The sheer size of the Caldera is breathtaking and shelters a huge diversity of rare flora and fauna.
There are some magnificent National Parks in the region, two of which are World Heritage listed. These include: Main Range National Park, Mt French National Park, Moogerah Peaks National Park, Mt Greville National Park. These diverse habitats are home to much wildlife, spectacular views and popular walking trails.
The Main Range National Park is located on the western part of the Scenic Rim. The park covers 29,730ha and features five very diverse sections, Mt Mistake, Goomburra, Cunningham’s Gap (including Spicer’s Gap), Mt Roberts and Queen Mary Falls.

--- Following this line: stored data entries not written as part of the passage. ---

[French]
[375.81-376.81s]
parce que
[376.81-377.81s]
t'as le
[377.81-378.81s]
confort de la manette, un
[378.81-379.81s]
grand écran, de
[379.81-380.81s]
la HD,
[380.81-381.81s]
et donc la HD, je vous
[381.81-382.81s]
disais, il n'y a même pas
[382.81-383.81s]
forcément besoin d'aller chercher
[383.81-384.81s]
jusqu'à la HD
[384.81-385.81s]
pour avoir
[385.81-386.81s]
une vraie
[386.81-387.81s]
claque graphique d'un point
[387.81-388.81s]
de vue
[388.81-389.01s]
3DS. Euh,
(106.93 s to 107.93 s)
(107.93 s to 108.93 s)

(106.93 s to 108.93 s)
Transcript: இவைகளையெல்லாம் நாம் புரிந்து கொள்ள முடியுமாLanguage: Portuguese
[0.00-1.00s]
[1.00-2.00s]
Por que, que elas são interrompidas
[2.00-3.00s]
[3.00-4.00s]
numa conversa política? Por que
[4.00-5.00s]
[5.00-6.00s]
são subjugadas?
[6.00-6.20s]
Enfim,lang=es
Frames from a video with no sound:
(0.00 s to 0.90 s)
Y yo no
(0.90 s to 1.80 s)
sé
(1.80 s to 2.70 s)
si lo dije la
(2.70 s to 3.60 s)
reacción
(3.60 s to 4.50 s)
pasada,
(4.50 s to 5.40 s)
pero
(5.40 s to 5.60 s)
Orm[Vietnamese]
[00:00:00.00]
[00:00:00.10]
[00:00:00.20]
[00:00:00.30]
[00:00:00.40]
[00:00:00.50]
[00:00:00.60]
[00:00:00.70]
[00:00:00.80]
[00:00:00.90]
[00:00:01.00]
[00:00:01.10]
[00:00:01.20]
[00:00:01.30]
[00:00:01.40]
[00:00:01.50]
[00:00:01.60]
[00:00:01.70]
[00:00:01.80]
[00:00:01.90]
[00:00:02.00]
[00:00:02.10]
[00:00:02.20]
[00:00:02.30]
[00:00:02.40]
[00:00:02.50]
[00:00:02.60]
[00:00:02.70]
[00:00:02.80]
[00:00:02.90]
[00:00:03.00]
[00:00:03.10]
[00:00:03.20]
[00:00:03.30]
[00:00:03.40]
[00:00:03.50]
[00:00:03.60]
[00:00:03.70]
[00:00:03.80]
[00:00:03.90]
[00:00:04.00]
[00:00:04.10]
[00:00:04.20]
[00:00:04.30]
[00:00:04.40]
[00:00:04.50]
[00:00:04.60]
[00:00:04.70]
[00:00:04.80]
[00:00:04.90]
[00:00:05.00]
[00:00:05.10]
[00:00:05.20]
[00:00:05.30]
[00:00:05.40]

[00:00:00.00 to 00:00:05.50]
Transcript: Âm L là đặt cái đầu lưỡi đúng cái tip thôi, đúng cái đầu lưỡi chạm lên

The park features a range of natural habitat, including rainforest, open eucalypt forest, rocky ridges and drier slopes. These habitats shelter much wildlife, including the seldom seen Albert’s lyrebird, the eastern bristlebird and the black breasted button quail. A restricted plant species, the giant spear lily also occurs in the park.
Supported by a thriving economy, a farming industry and a vibrant arts community, the Scenic Rim has a strong community spirit and friendly locals. The region's primary businesses are agricultural and horticultural production, the equine industry and tourism and ecotourism. It is a burgeoning wine region and is home to a long line of award-winning vineyards and wineries.
With its myriad of wineries and art galleries to expansive bushwalking tracks, state of the art equine facilities, growing rural communities and friendly country charm, the region is also well known for atmospheric and historic pubs, local cheese, beer, liqueurs, spring water, country markets, well-stocked farm-gate and road-side fresh produce stalls. The region is home to some of Queensland’s most prolific producers of fresh food: carrots, onions, rhubarb, avocados, beans and broccoli grow in abundance.